**Dataset records**
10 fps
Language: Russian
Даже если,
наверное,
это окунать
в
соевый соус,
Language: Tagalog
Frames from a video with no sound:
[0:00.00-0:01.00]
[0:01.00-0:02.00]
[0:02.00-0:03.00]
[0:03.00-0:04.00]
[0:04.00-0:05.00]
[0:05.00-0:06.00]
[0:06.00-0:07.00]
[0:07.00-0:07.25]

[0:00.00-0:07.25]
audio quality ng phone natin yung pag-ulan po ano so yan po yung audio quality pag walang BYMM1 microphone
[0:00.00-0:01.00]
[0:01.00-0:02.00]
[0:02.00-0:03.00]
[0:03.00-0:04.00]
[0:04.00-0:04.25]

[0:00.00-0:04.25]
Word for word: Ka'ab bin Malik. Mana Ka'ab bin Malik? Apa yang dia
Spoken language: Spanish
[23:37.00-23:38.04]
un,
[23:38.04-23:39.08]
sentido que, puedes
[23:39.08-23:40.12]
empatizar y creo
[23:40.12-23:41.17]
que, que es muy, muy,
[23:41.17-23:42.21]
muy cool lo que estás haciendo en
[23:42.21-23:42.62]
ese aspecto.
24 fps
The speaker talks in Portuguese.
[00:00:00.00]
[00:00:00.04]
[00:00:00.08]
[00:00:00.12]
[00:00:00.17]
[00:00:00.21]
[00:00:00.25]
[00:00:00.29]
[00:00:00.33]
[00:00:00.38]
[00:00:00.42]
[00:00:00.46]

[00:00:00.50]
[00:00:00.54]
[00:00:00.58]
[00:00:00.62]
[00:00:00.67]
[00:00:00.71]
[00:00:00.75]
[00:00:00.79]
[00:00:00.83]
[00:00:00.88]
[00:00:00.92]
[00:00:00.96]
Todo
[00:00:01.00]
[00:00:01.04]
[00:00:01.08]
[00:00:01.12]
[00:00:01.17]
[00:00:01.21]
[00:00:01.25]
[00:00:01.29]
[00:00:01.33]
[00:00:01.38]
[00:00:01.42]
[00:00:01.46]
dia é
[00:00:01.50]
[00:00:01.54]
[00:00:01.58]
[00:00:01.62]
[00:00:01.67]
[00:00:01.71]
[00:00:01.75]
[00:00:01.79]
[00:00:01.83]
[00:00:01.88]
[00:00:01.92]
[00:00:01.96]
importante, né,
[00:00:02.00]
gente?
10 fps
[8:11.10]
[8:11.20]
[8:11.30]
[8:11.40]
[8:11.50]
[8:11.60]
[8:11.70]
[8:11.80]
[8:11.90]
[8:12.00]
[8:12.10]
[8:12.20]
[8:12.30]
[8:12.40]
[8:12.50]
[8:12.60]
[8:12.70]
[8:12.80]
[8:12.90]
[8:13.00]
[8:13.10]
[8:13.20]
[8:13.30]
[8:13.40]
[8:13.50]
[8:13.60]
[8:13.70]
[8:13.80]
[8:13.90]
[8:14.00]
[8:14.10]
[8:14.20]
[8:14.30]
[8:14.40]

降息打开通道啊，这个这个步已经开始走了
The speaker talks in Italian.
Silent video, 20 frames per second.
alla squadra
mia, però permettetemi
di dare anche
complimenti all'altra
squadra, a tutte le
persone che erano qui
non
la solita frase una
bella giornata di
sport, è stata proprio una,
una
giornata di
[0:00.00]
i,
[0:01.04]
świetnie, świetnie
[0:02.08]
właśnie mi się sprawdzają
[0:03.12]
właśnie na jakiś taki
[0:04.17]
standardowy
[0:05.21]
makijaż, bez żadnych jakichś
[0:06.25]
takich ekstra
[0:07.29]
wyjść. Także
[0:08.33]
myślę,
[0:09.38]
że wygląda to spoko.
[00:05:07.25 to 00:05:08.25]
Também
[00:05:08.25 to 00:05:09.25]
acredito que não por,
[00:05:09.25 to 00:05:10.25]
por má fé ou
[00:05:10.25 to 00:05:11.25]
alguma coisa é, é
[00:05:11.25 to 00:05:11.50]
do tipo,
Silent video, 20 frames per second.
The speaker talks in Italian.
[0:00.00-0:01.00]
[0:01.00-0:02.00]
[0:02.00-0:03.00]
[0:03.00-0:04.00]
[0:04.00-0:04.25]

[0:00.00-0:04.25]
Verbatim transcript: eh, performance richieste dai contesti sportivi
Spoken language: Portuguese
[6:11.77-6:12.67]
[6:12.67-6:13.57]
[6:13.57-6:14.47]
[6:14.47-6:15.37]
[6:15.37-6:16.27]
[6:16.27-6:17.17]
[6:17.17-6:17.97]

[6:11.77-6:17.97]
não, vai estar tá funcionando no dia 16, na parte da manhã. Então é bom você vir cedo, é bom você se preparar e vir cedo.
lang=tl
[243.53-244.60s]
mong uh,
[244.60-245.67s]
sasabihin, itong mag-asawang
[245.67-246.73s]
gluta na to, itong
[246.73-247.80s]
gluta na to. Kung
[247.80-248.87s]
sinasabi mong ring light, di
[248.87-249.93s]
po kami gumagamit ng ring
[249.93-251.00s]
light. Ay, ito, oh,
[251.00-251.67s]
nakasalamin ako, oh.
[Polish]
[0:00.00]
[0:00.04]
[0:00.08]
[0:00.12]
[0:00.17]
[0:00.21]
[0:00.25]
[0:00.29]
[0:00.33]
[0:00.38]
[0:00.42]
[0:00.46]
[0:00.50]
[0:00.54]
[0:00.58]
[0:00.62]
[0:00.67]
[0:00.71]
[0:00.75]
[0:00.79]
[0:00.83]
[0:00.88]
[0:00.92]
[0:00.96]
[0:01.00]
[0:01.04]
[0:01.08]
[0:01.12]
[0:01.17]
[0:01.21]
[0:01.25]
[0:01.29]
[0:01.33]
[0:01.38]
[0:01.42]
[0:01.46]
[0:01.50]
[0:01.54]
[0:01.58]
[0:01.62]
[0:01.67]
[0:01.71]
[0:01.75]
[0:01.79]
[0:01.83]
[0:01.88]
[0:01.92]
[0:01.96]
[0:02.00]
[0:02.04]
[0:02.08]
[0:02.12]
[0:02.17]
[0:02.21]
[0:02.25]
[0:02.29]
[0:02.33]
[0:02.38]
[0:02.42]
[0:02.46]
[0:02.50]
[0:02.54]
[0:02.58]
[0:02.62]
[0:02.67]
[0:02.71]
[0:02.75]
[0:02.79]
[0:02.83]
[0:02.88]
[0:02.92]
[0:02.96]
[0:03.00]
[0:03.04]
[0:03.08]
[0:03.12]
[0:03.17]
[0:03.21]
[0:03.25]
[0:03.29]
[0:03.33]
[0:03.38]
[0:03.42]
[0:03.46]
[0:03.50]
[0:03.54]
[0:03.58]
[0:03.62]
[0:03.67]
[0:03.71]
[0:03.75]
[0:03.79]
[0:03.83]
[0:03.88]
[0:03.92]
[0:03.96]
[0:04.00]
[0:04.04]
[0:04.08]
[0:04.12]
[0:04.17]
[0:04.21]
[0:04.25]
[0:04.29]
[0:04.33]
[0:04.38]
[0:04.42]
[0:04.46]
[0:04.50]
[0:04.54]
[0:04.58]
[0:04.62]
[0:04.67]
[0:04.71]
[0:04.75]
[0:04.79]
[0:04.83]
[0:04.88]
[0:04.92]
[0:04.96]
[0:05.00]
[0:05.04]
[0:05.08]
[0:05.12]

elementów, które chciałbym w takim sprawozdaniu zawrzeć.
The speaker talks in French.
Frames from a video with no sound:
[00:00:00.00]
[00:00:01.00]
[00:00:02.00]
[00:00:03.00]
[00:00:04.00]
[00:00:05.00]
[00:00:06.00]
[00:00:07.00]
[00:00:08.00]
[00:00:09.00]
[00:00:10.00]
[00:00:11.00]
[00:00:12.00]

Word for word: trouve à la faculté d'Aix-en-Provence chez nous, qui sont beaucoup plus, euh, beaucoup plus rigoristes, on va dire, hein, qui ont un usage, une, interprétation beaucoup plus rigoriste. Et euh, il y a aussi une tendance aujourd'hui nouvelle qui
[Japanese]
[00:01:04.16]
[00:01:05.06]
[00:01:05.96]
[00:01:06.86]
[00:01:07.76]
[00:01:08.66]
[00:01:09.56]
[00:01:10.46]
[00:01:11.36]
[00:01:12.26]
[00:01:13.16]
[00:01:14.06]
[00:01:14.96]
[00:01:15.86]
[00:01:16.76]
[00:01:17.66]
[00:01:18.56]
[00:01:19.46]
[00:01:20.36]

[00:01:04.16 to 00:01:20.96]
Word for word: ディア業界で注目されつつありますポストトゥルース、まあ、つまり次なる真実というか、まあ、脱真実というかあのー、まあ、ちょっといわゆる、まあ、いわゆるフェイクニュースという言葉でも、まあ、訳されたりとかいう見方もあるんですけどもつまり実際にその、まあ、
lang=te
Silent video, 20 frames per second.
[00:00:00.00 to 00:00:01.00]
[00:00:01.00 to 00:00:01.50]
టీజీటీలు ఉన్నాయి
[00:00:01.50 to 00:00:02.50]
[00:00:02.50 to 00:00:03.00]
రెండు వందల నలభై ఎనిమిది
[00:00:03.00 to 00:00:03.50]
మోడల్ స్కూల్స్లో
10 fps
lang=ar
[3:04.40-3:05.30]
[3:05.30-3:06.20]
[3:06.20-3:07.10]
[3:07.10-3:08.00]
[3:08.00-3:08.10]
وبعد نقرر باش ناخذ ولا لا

**Instructions for the task**
Return only the lines running from the line with "[00:01:10.46]" to the last line of the records, both included, exactly as written.

**Exercise answer**
[00:01:10.46]
[00:01:11.36]
[00:01:12.26]
[00:01:13.16]
[00:01:14.06]
[00:01:14.96]
[00:01:15.86]
[00:01:16.76]
[00:01:17.66]
[00:01:18.56]
[00:01:19.46]
[00:01:20.36]

[00:01:04.16 to 00:01:20.96]
Word for word: ディア業界で注目されつつありますポストトゥルース、まあ、つまり次なる真実というか、まあ、脱真実というかあのー、まあ、ちょっといわゆる、まあ、いわゆるフェイクニュースという言葉でも、まあ、訳されたりとかいう見方もあるんですけどもつまり実際にその、まあ、
lang=te
Silent video, 20 frames per second.
[00:00:00.00 to 00:00:01.00]
[00:00:01.00 to 00:00:01.50]
టీజీటీలు ఉన్నాయి
[00:00:01.50 to 00:00:02.50]
[00:00:02.50 to 00:00:03.00]
రెండు వందల నలభై ఎనిమిది
[00:00:03.00 to 00:00:03.50]
మోడల్ స్కూల్స్లో
10 fps
lang=ar
[3:04.40-3:05.30]
[3:05.30-3:06.20]
[3:06.20-3:07.10]
[3:07.10-3:08.00]
[3:08.00-3:08.10]
وبعد نقرر باش ناخذ ولا لا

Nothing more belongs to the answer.